Al di là dei modi di dire semplici, quotidiani e non, sia nella versione italiana che vernacola, si erge una simbologia che raccoglie in sé una sorta di presenzialità derivata dai Testi sacri e dalla traditio francescana. Siamo di fronte ad una sintesi convergente di elementi laici e cristiani, mediati entro l’ottica su accennata, cioè la sapienzialità.

Senza alcun dubbio la figura simbolica più significa­tiva ed emergente è quella relativa alla cittadella, alla quale è dedicata la composizione omonima. La cittadella è per i forestieri, il punto più alto e granitico del paese. Essa, se da una parte sovrasta il cimitero, dall‘altra accoglie nel prolungamento del suo corpo buona parte dell’abitato. Su di essa un tempo sorgeva un castello, ora scomparso, del quale resistono solo brandelli di mura antiche. Cittadella, per ciò, come fonte di storia e di giudizio, di ciò che è stato e di ciò che potrebbe essere, ma non è.

Significativo, a questo proposito, il fatto che il nostro ammiri la cittadella da una sorta di lontananza che non sa né di tempo, né di spazio, ma d’anima.

La roccia, che è la cittadella stessa, è pietra viva e solida, tanto resistente da creare un insuperabile divario tra la vita e la morte. il poeta la contempla stando dalla parte del cimitero, non avendo di fronte a sé l‘abitato. Il messaggio non riguarda gli abitanti dell’uno e dell’altro luogo, ma quanto di radicale accomuna entrambi. Essa è come un‘ipotesi di giudizio storico per i viventi e di giudizio escatologico per i morti: lo storico, come tale è racchiuso in sè, non ha alcuna possibilità di orientarsi al valore del giudizio finale se non nella misura in cui si incanala in esso già da ora.

Così sembra di assistere ad una trasfigurazione assiologica ed assommativa tra quanto p. Ernesto opera poeticamente e quanto è stato già operato precedentemente nel Vecchio Testamento, riguardo all‘arca del popolo eletto, nel Nuovo Testamento, in relazione al monte della morte e della trasfigurazione del Cristo, ed, infine, nello scoglio sul quale per frate Francesco si attuò il miracolo del primo presepe vivente.

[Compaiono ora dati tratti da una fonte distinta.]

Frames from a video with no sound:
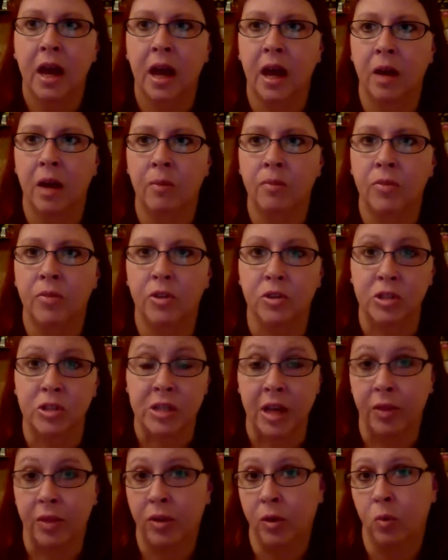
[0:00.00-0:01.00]
There's
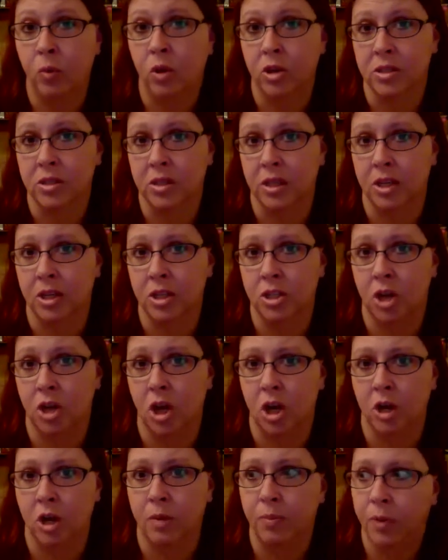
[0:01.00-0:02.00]
nothing worse than a
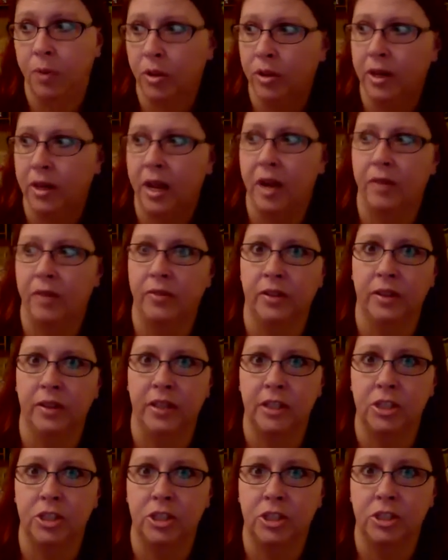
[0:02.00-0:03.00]
dog pulling out of a
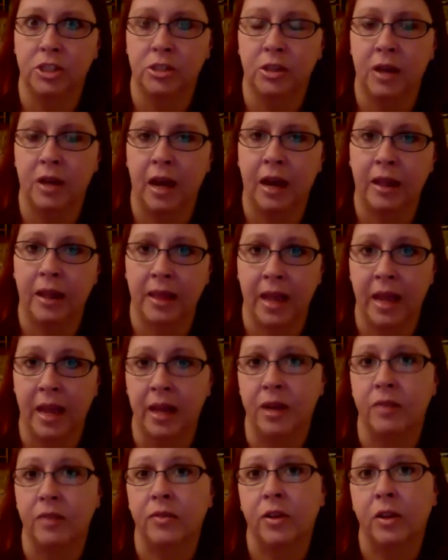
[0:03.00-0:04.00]
leash out of the
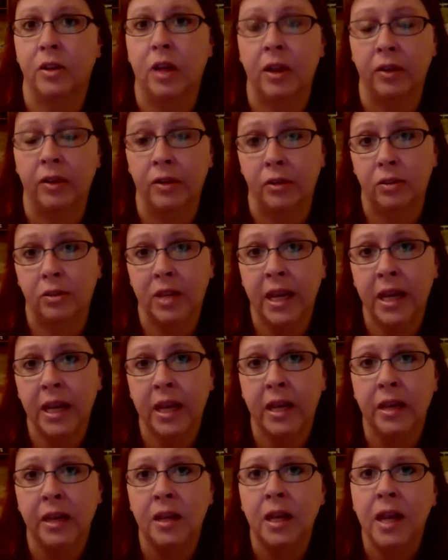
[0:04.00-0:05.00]
hand of a little
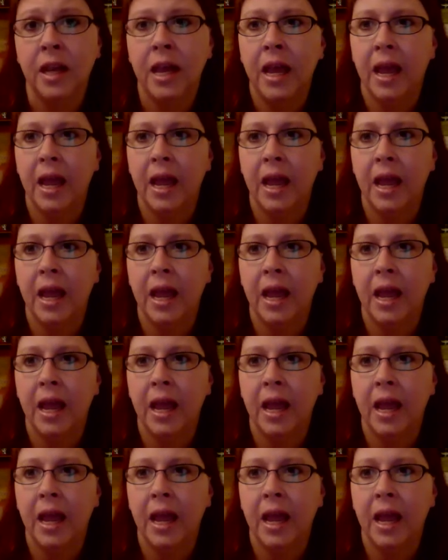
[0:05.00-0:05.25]
kid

Presepici, poi, sono il paesaggio, gli abitanti e le interrelazioni instaurate tra gente - animali - luoghi. Più che Fedro ed Esopo, più che Paolo degli Atti dgli Aøostoli i brani e le parabole presenti in questa raccolta sono di sapore francescano. Il poeta è un alter Franciscus un altro Francesco, il quale, anche se ciociaro e con un linguaggio attinente a questa reliquia della Ciociaria, attualizza le meraviglie della poesia e del miracolo dietro le distanti orme, direbbe Virgilio, di frate Francesco. Si attua un‘attua­lità analogica e non univoca. Anche se nel raccontare, se con gli animali viene usato un metodo di approccio, che rispecchia i toni di Esopo e Fedro, il contenuto, qualcuno direbbe la morale, è di stile meramente francescano.

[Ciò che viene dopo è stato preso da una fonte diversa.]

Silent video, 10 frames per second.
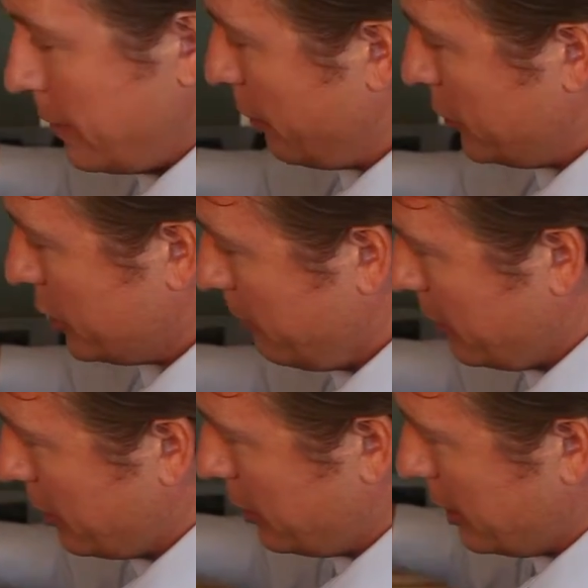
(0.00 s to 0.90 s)
But we should
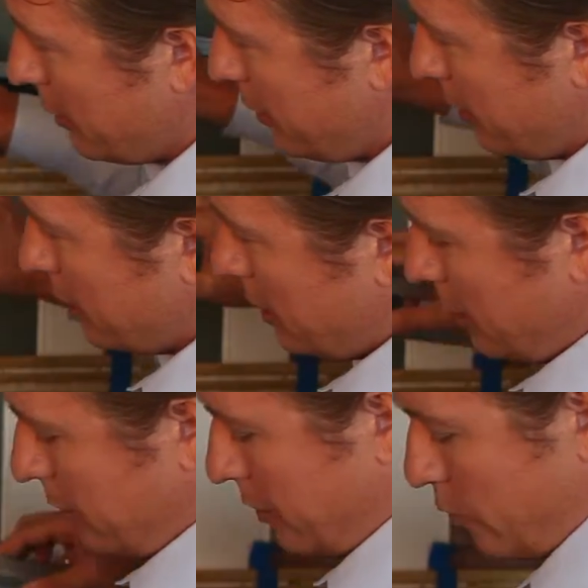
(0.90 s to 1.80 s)
be good to go here.
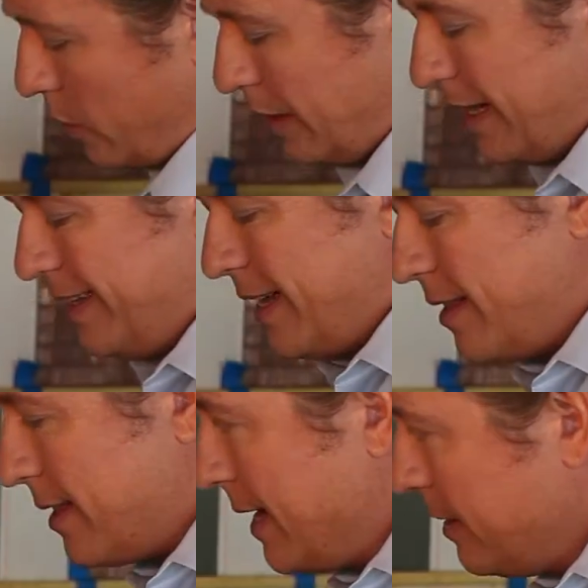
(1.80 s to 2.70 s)
You're going to want to let
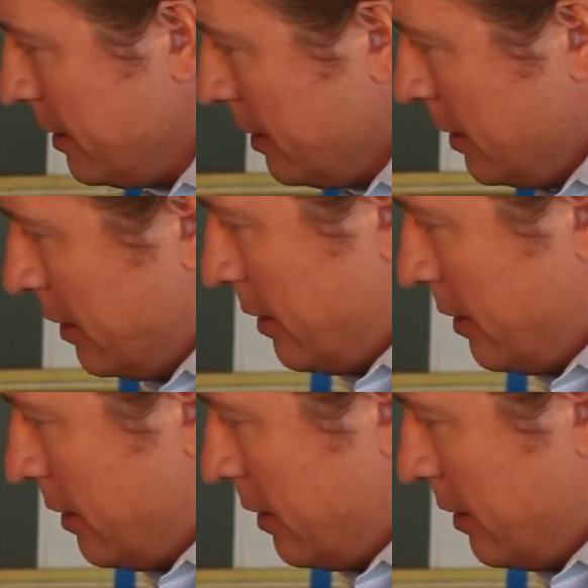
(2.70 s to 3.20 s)
that set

A questo punto il vero poeta trae a sé tutto, passato, presente e, purtroppo, il timore di un futuro incerto, ma anche gli uomini e le cose, per far di sé un altro dono di amore attuale. Stessa melodia, stessa spiritualità, ma attualità che dà un significato all’oggi. E non è da dimenticare, anche se lo diciamo per inciso, che p. Ernesto dimostra con ciò di darsi totalmente a Patrica e unicamente a Cristo.

Poeticamente parlando, la roccia presenzializza la continuità dell’esigenza di una significanza storica, che taluni uomini grandi hanno attuato per Patrica, ma che oggi sono così pochi, se non assenti.

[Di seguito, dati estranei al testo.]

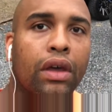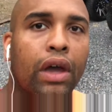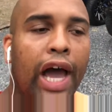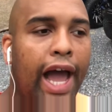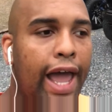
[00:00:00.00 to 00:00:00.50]

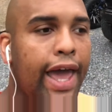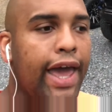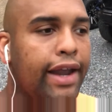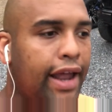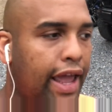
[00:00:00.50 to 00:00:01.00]
I
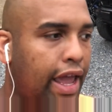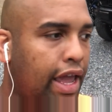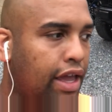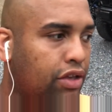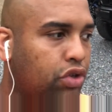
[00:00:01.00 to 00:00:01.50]
had
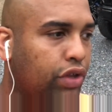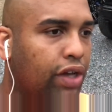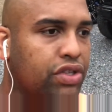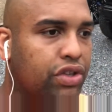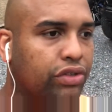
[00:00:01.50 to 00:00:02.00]
a
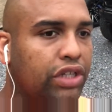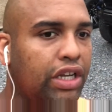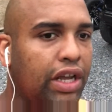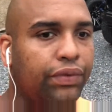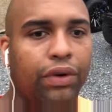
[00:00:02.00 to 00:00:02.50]

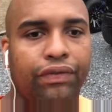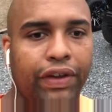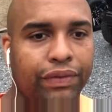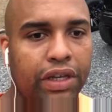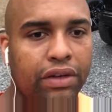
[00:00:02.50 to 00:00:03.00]
2013
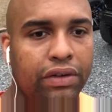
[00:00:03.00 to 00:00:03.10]
F-150.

Non è di poco conto se, leggendo alcune composizioni, si ha la conferma di un poeta che sa cosa dire e sa come dirlo.

In p. Ernesto i reticolati, costituiti dalle scale, dai vicoli, dalle piazzette, dalle terrazze e, per certi aspetti, dalle rughe dei suoi compaesani, i reticolati così cari all’illustre Libero de Libero, sui quali dominava l’immobile “grande Forse” si spandono o, meglio, si generano entro insperate e nascoste significanze. Libero ha evidenziato le meraviglie che nascono da esse, p. Ernesto ne coglie il  miracolo.